To set their work apart from related extended-depth-of-field methods, the authors developed an optical setup optimized for in vivo brain imaging; their system allows fast volumetric imaging with resolution good enough to image small structures such as dendritic spines and axial boutons. The team demonstrated their approach by carrying out functional imaging in mouse and ferret visual cortexes, the hindbrains of zebrafish larvae, and fruit fly brains in response to visual stimuli. The authors note that despite many advantages, the method works best on sparsely labeled samples, the axial resolution is compromised relative to that achieved with conventional approaches, and signals from different neurons may need to be separated computationally.

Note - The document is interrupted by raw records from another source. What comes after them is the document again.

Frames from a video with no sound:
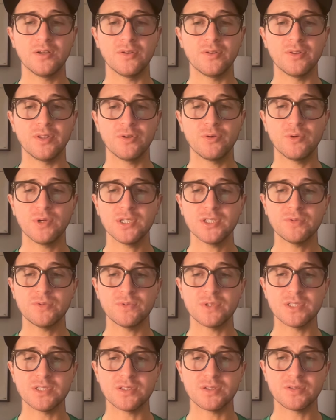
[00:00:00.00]
question
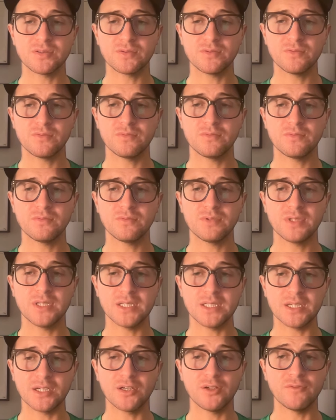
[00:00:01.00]
was,
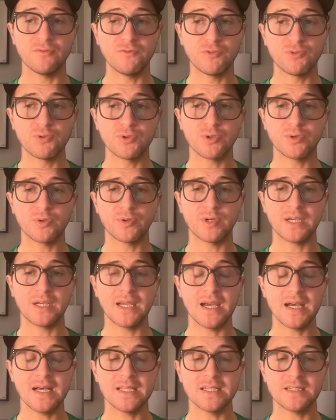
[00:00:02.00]
is it Conforto or
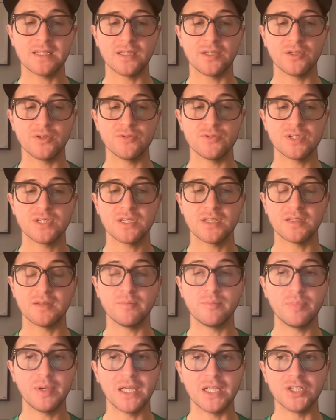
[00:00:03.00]
Yaz that goes to the
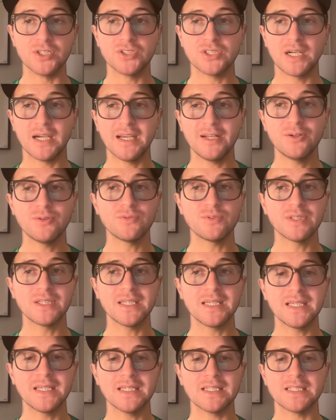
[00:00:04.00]
bench? I don't
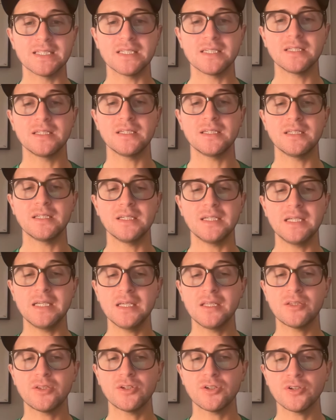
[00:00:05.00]
think it's
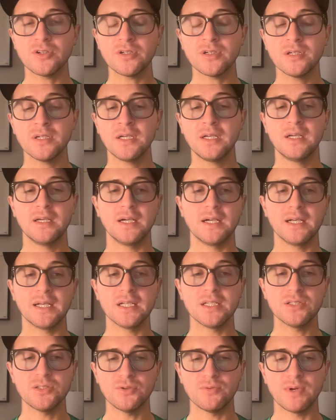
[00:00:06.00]
either
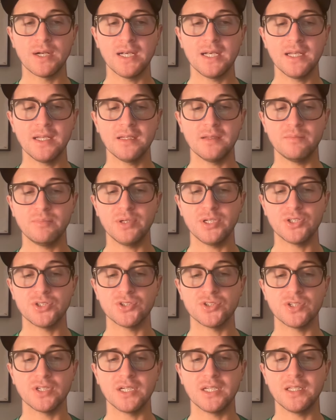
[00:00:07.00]
against a right-handed
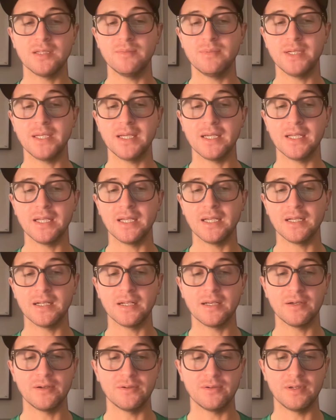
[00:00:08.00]
pitcher in the beginning.
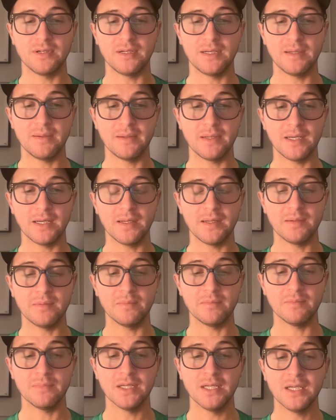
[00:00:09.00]
Now,
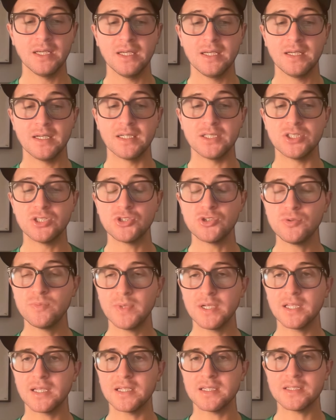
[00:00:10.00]
I'm
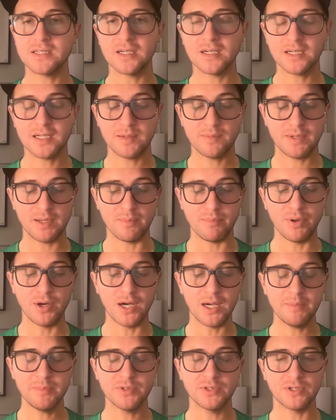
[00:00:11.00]
assuming that's not going to be a
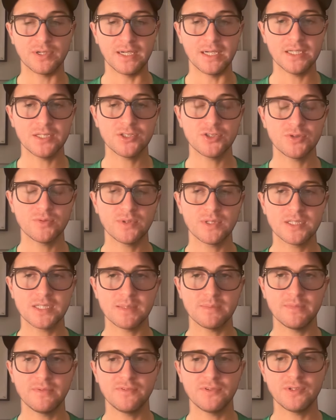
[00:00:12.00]
popular answer with
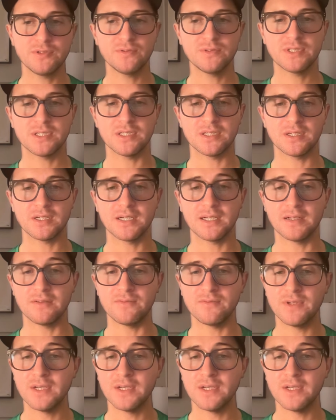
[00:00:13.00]
some of you to kind of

David Tank and colleagues at Princeton University describe the development of volumetric 2P imaging of neurons using stereoscopy (vTwINS), another method for fast volumetric functional brain imaging. The method is conceptually similar to Ji's in that it uses an elongated point-spread function (PSF) to gain volume information. In vTwINs, the elongated PSF is split, separated and angled inward to create a “V” shape. When scanned, this PSF yields a 2D projection image that can be used to extract depth information. An advantage of this approach is that it is useful for imaging densely labeled samples. The team demonstrated the power of their approach by carrying out large-scale recording of calcium transients in the visual cortex and hippocampus of awake mice.